El  procesado  junto  con  DENNYS  CHICA,  DEMETRIO   CABEZA  y  CARLOS  RODRÍGUEZ  MONTOYA,  contrataron   la  banda  criminal  las  Águilas  Negras  que  se  había  incorporado a la estructura de  narcotráfico  compuesta  por ellos, comandada por JAIRO ANDRÉS ANGARITA SANTOS  y  JAVIER  RESTREPO  a. “JAVIER”, para llevar a cabo el atentado pagándoles  una elevada suma de dinero.   

Esa  conducta  se  produjo,  entre  otros  motivos,  por el incumplimiento de los compromisos económicos adquiridos por el  aforado  con WILMER PÉREZ PADILLA en virtud al apoyo que éste le brindara para  ser  elegido  Alcalde  de  San Antero, en las elecciones ocurridas en octubre de  2003 y para el período 2004-2007.   

El  incriminado  además  de participar en  esos  hechos  determinando  a los autores materiales al contratar y cancelar una  suma  multimillonaria  de  dinero,  intervino  en su ejecución realizando actos  idóneos  e  inequívocos  dirigidos  a  la  consecución de la muerte de PÉREZ  PADILLA,  esto  es,  convenir con miembros de la policía de San Antero y Lorica  omitir  reaccionar  y  llevar  a  cabo  las  labores necesarias para frustrar el  atentado   y   capturar  a  los  autores  materiales,  suministrar  información  relacionada  con  los movimientos de la víctima a través de quien era o fue su  conductor  en  la  Alcaldía  DILSON  BRAVO  FUENTES  (a.  Chipicio), aportar el  vehículo  utilizado  en  el  atentado, y seleccionar como centro de operaciones  del grupo la casa de los padres de RODRIGO a. Rorro.   
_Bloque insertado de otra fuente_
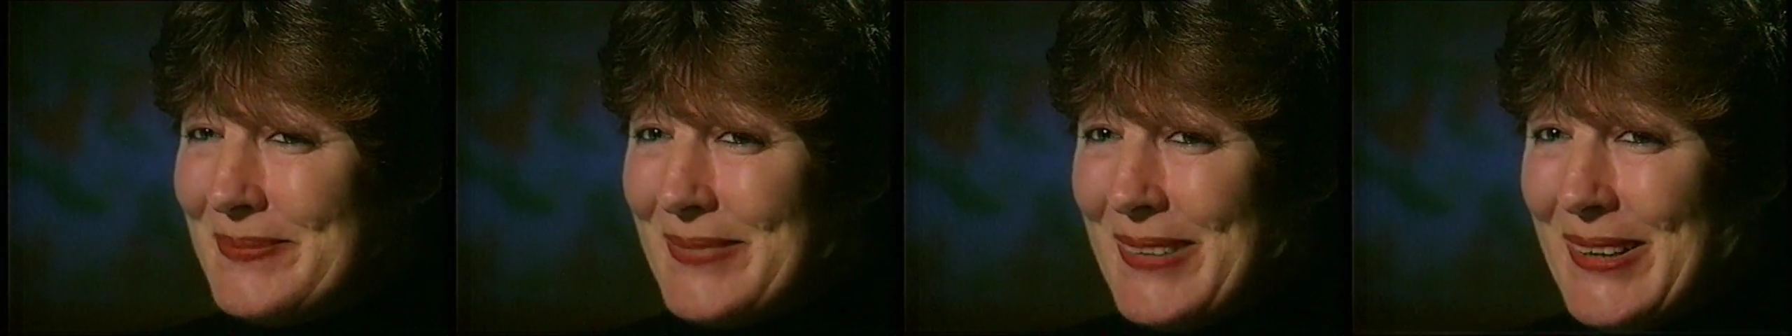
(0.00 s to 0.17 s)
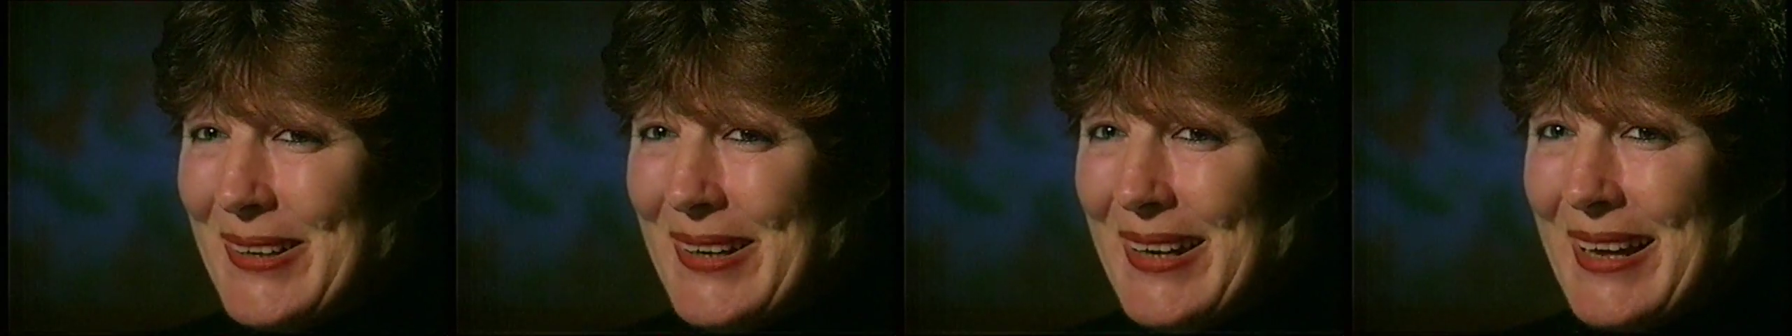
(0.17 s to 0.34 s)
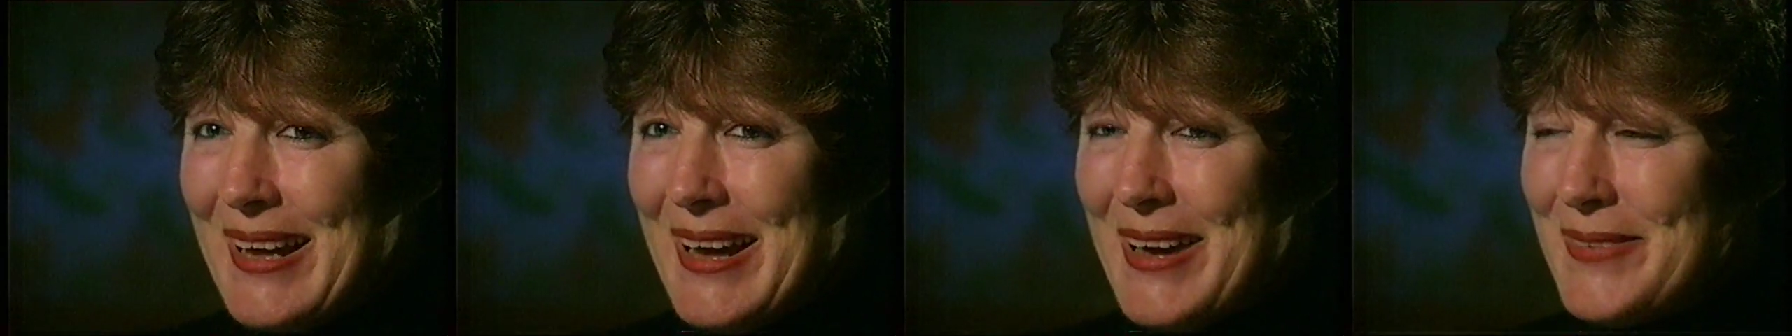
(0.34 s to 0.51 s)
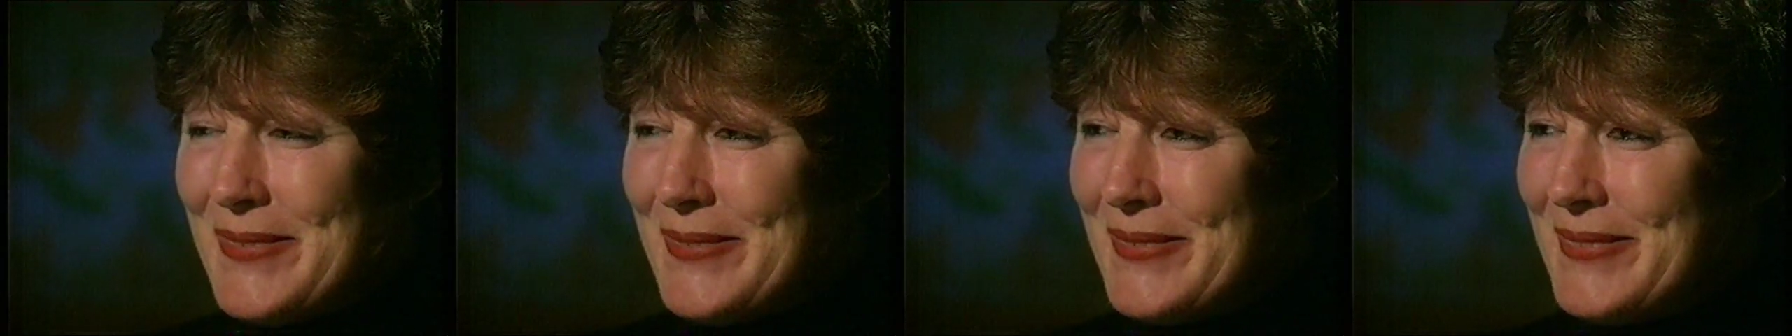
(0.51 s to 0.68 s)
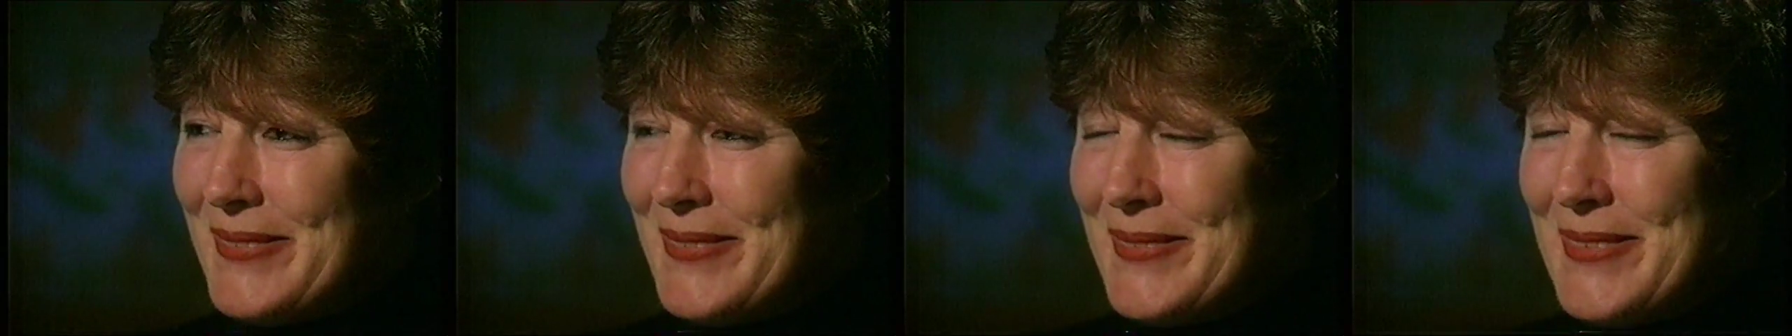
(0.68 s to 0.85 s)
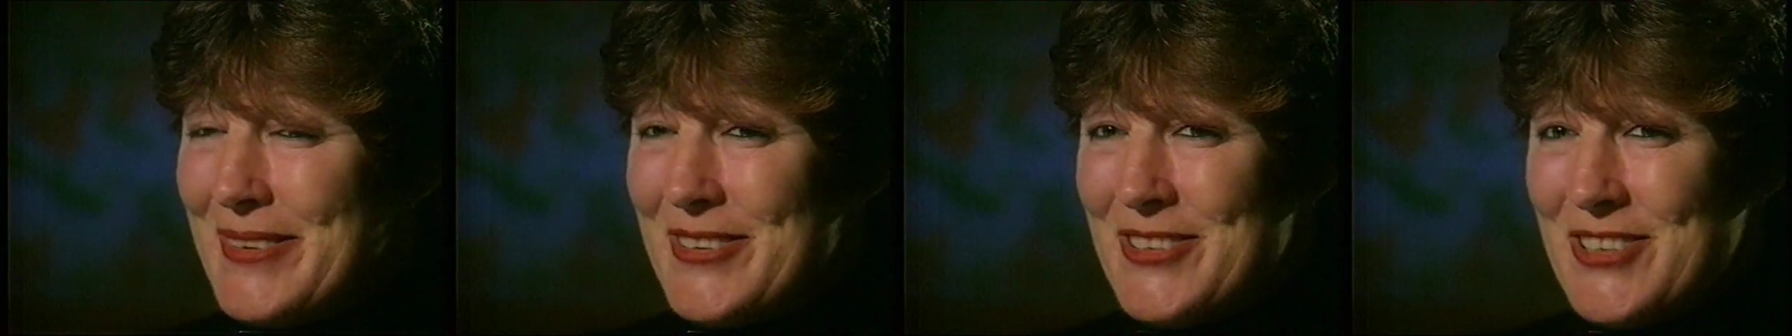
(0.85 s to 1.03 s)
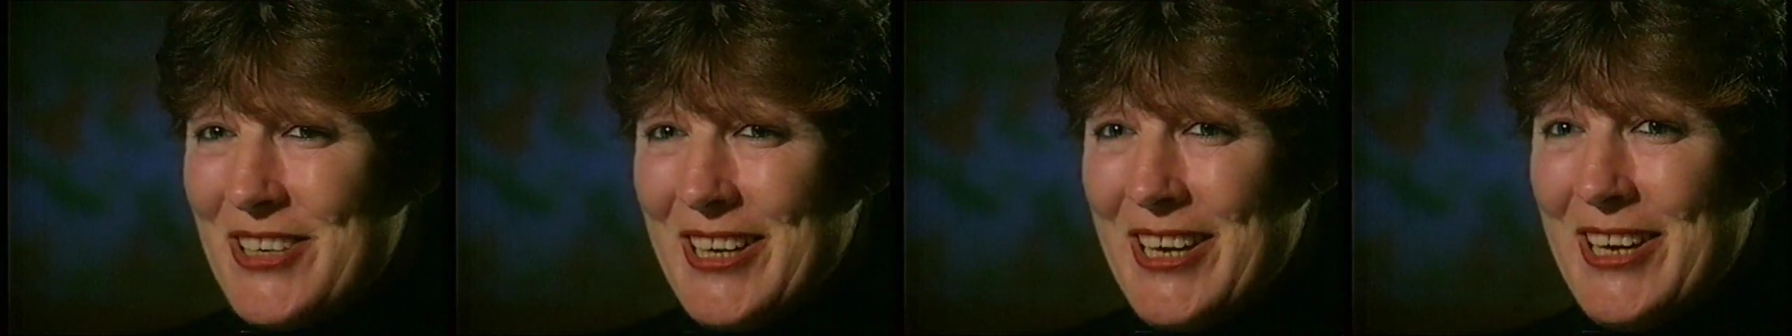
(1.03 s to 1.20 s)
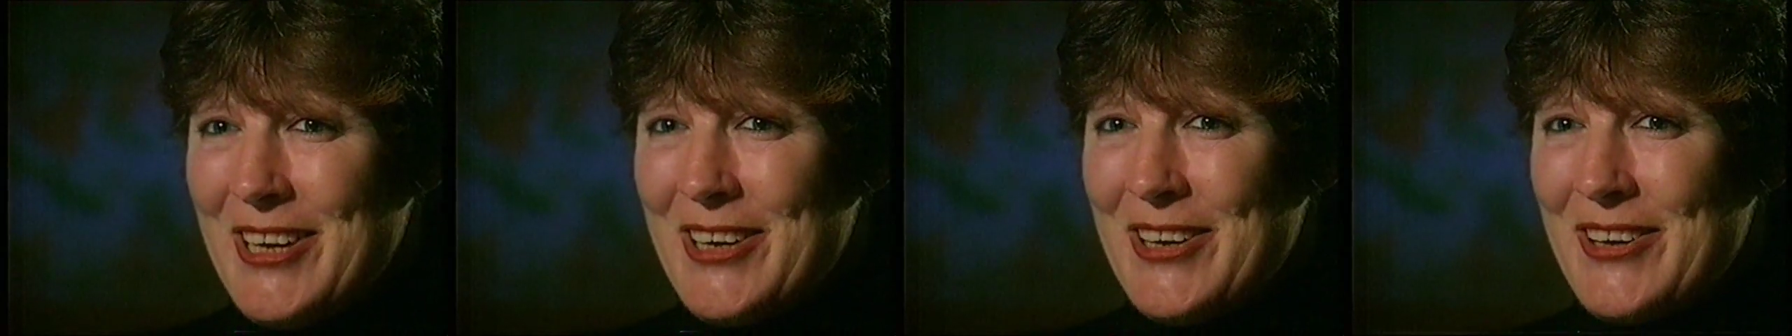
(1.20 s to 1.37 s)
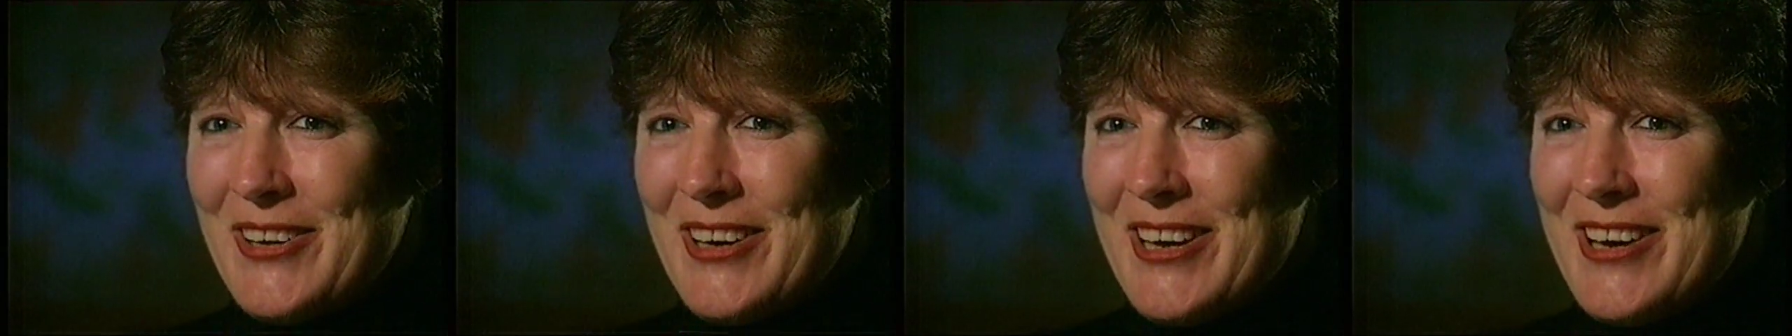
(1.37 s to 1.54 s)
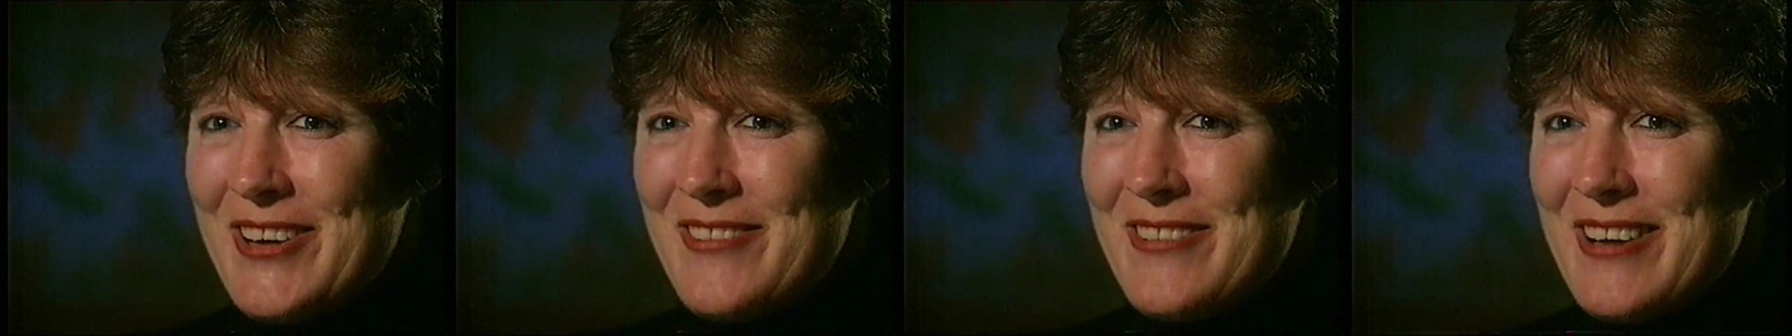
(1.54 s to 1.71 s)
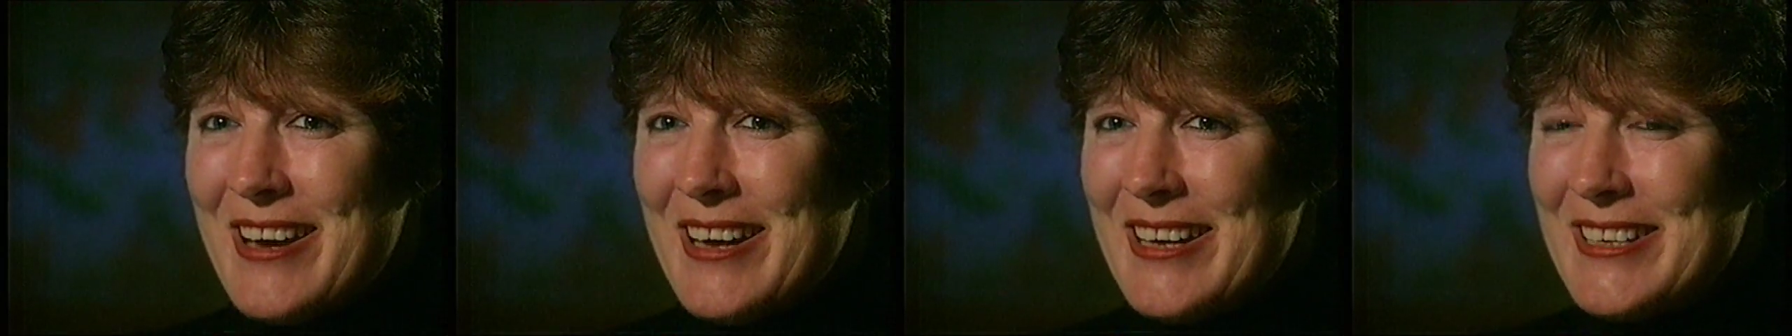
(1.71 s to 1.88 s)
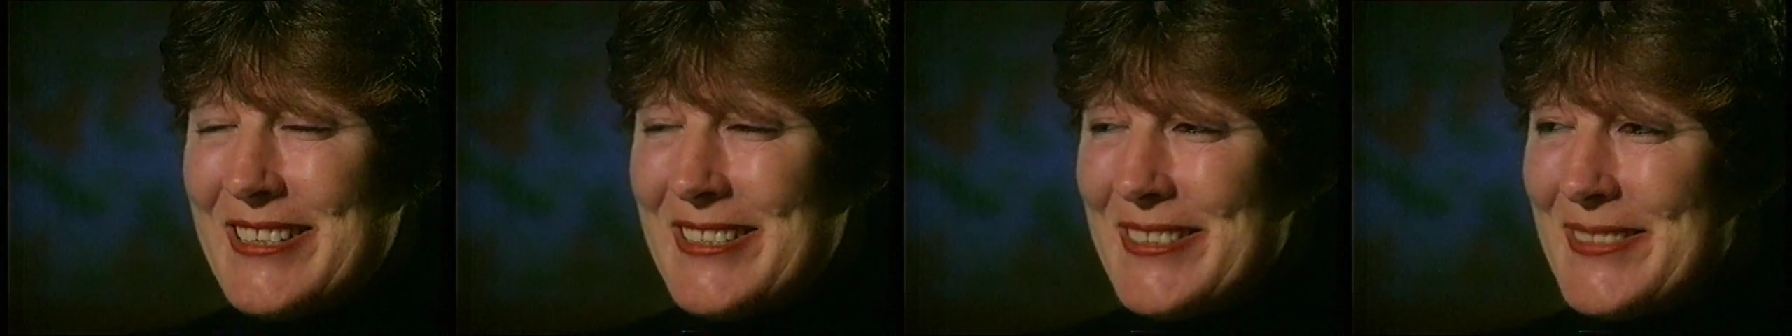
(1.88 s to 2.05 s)
What a laugh. Chicken curry and
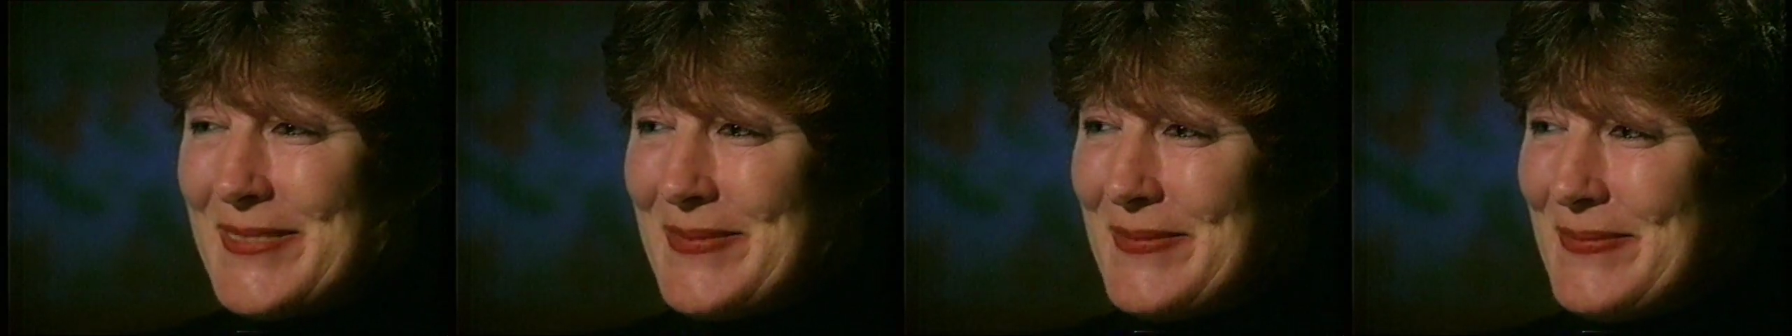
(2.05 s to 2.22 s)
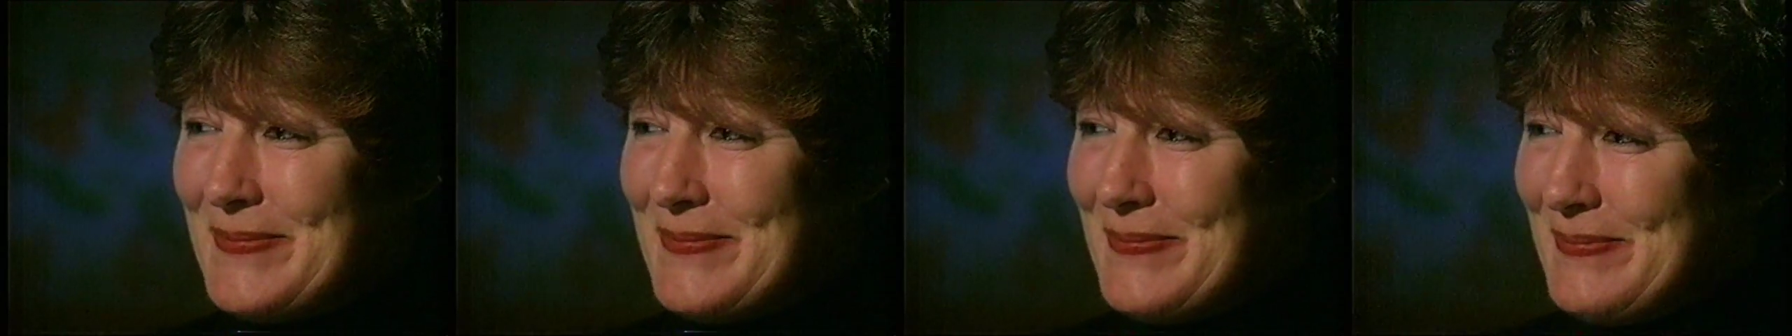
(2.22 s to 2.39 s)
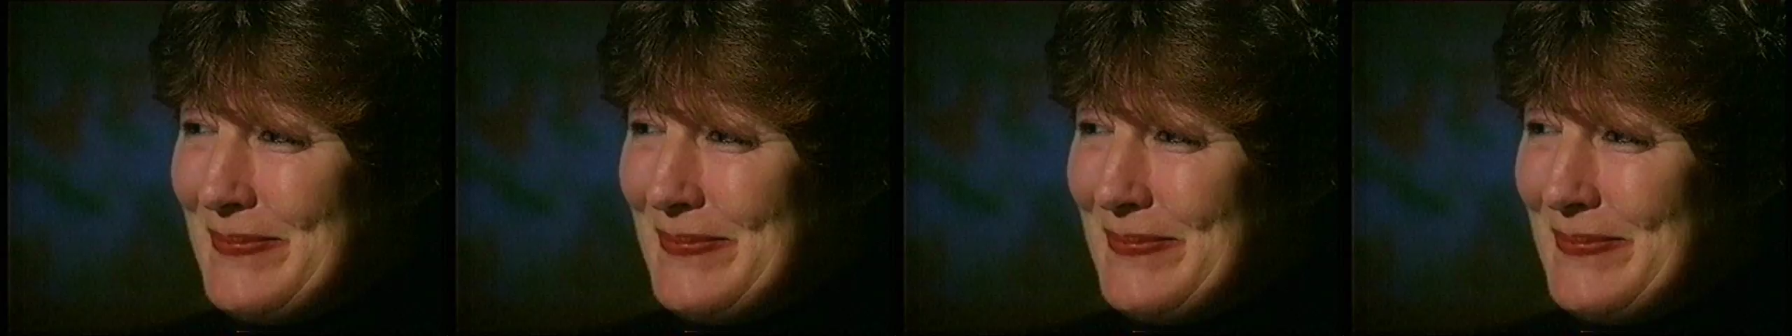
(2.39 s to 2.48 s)
rice.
Opuesto al criterio del señor defensor, la  investigación  ha  comprobado  que  participó  en  sucesivas  reuniones en las  cuales  se discutieron los detalles de la conducta delictiva, tomó la decisión  junto  con  CARLOS  RODRÍGUEZ, DEMETRIO CABEZA y DENNYS CHICA de matar a WILMER  PÉREZ  PADILLA,  propuso  y  contrató  a la banda criminal las Águilas Negras  para  que  lo  hiciera, canceló mancomunadamente el valor convenido, designó a  Chipicio  para  comunicar  los  movimientos  de  la  víctima, contribuyó en la  consecución  de  la información suficiente para asestar el golpe en el momento  que  garantizara su éxito y la huida de los autores materiales, transmitida por  Chipicio,  suministró  uno de los vehículos utilizados, y convino con miembros  de  la policía no frustrar el atentado y permitir la huida de los otros autores  materiales.   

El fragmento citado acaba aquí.